Reference no: EM131372759
The majority of the class will involve the study of criminal procedure and the balance between two "competing" governmental interests:
The protection of society and maintaining law and order VS The protection of individual rights.
Beginning on page 4 of your text (Ferdico 11th) the balance between Due Process and Crime Control is discussed. Herbert Packer discussed these competing concepts (see table 1.2, p. 5). Keep in mind that these two competing governmental interests are at odds each time action is taken by the police, corrections and the courts - our criminal justice system. It is important to understand that criminal procedure is the study and practice of how the law is made and enforced. For example, each time the police conduct a search or make an arrest they are intruding into an individual's rights. The determination of whether that intrusion is reasonable is weighed against the need to protect society.
It is our individual rights as defined in the Bill of Rights, (generally amendments 1-10 & 14), which provide the template for the interpretation of actions by the government that affect those individual rights. This interpretation is carried out by the judicial branch of government through a concept known as judicial review. Judicial review is the process by which the courts determine if actions by the government are in adherence to constitutional law - the supreme law of the land. The case of Marbury v. Madison (1803) made clear that it was the responsibility of the judicial branch of government to determine what the law is and to interpret that law. Marbury v. Madison is discussed on p. 9 (Ferdico 11th).
To explain the concept with an analogy we could use a football game and instant replay as an example. Let's say a player scores a touchdown in the remaining seconds of a football game causing his team to win the game. That outcome (his team winning the game) is not set unless it survives scrutiny by instant replay. The referees in the game would be the judicial branch of government in our analogy. If the referees determine that the team who scored the touchdown violated the rules of the game, then the touchdown does not count. A holding penalty against the scoring team would be equivalent to an illegal search by the police that leads to an arrest. The score doesn't count because of the penalty, just as the arrest will be invalidated by the illegal search.
If the touchdown doesn't count that team could lose the game without those points. If the arrest and all of the fruits of the arrest are thrown out because of the illegal search, the government could lose its case against the defendant. A football coach throwing a challenge flag in a football game is challenging a play by saying that the play should not count because of a violation of the rules of the game. The challenge by the football coach is the same as a defense attorney filing a motion to suppress evidence used to incriminate his client based on the defense attorney's belief that the government violated the rules of due process and/or acted in violation of a constitutional amendment. Without the referees in a football game and judges in our criminal justice system there would be no one to interpret the rules and chaos would occur.

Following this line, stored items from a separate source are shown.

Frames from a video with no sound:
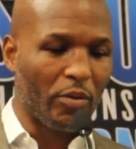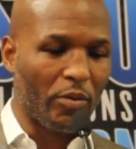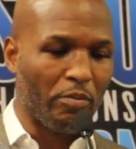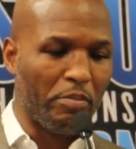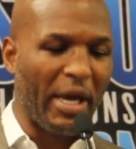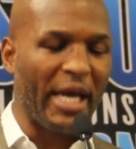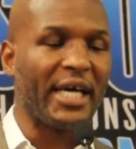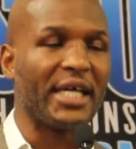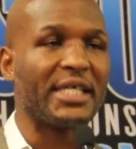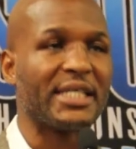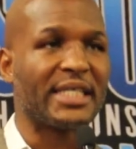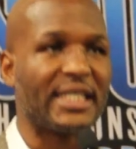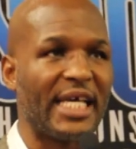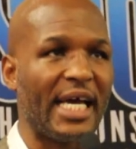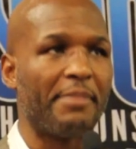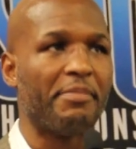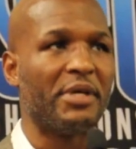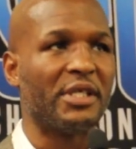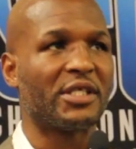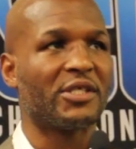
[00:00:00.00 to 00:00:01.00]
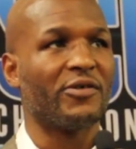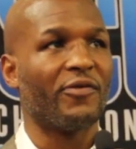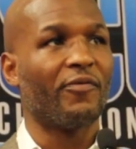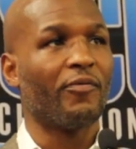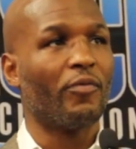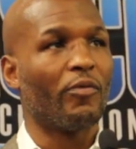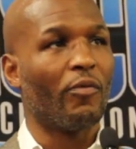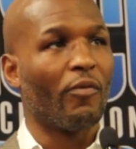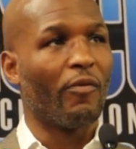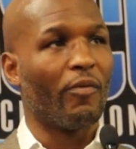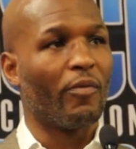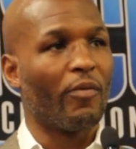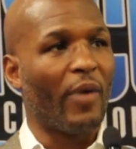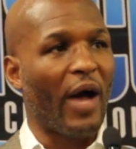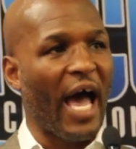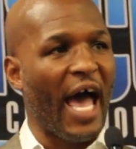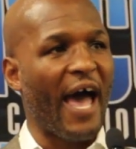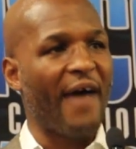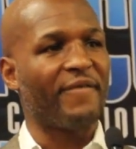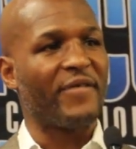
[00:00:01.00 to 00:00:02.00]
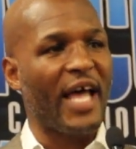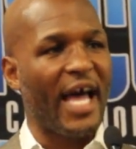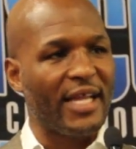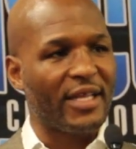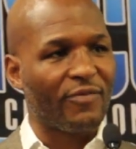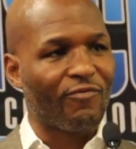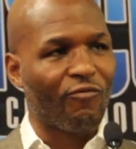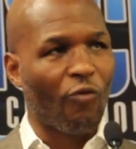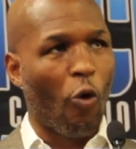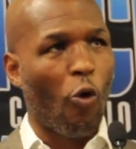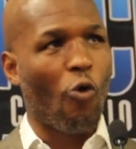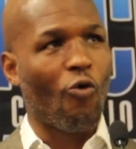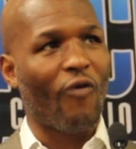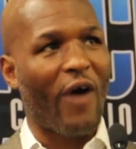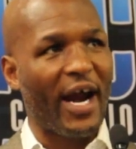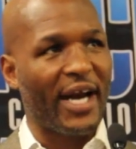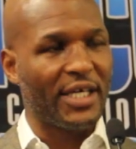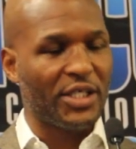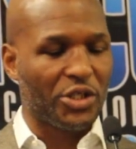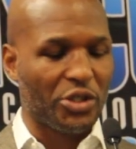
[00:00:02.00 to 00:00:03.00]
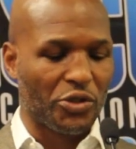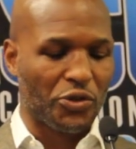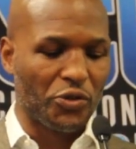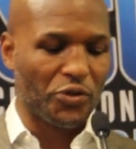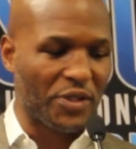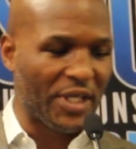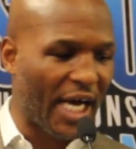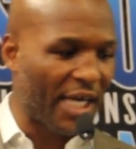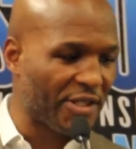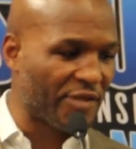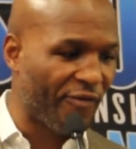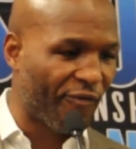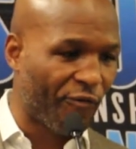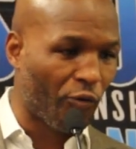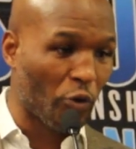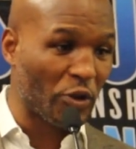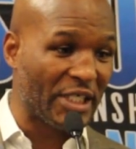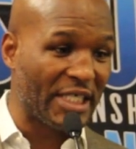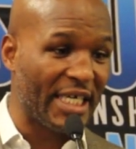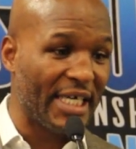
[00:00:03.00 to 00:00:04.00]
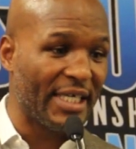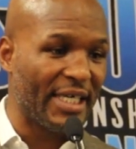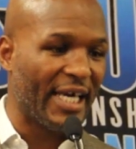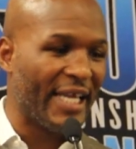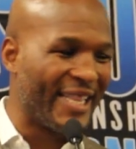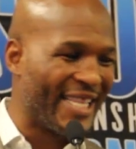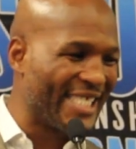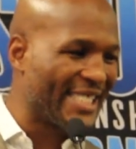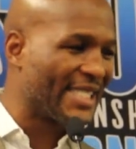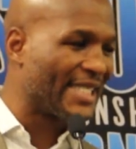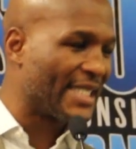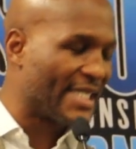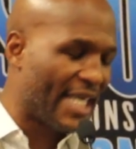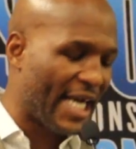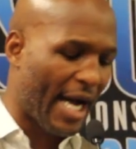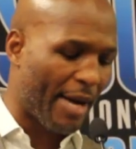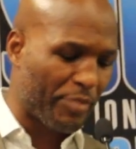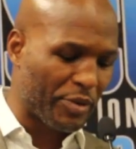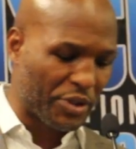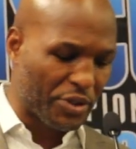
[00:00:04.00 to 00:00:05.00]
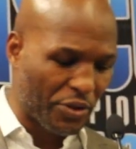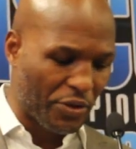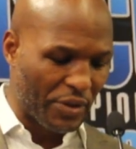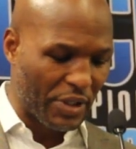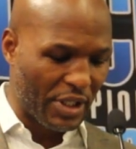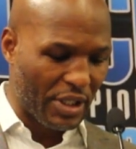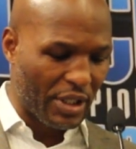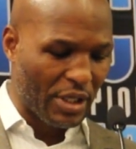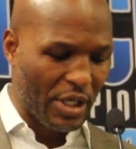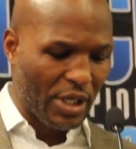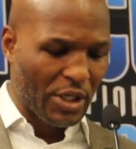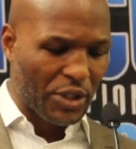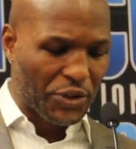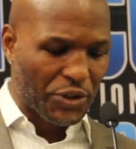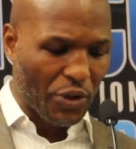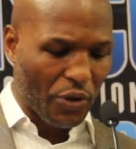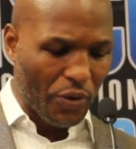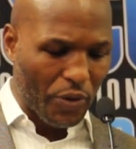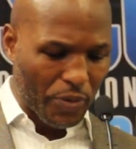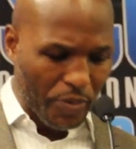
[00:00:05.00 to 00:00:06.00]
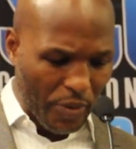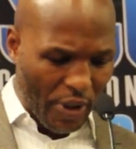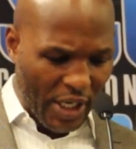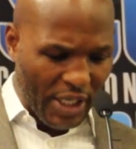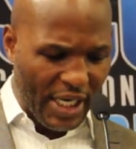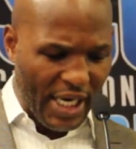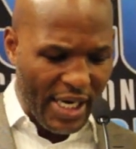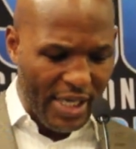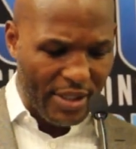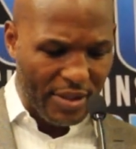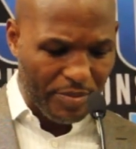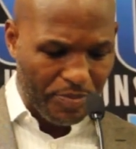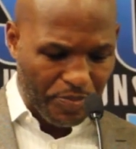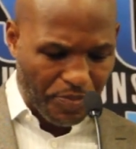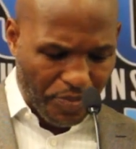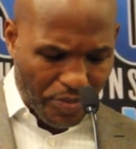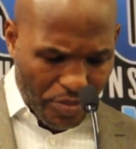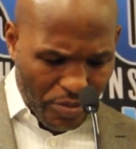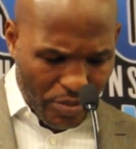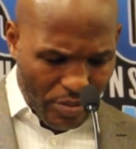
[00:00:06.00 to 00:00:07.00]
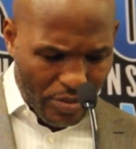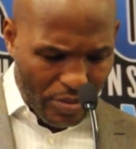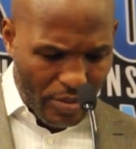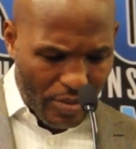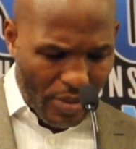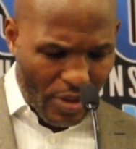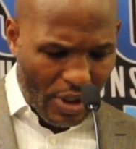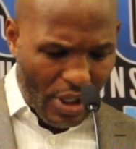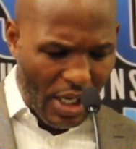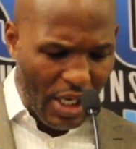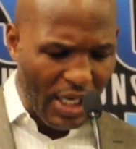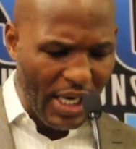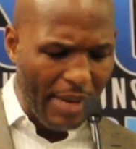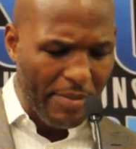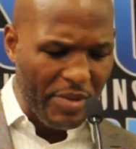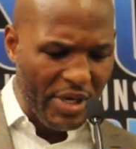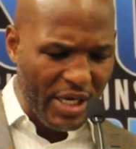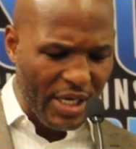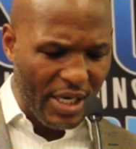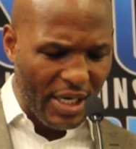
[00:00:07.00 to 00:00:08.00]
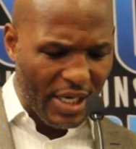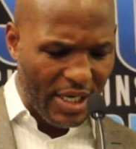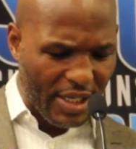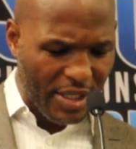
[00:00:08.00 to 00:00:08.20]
making a statement to have that roll right into 2014, and this is the opportunity. So, again, let me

The title of this book is "Criminal Procedure for the Criminal Justice Professional". Criminal procedure is governed by a set of rules, the foundation of which is contained in our constitution and bill of rights. It is the responsibility of criminal justice professionals to understand this set of rules (limitations) put in place to balance the protection of society and protection of individual rights. One cannot exist without the other.
Before beginning this class what is your opinion or idea about the current status of the two competing interests mentioned above:
1. Does the United States Government do a good job of protecting society and maintaining order?
2. Does the United States Government intrude into your individual life to the point that your individual freedom and privacy is unfairly compromised? Please provide your opinion on each question and respond to at least two other student's posts.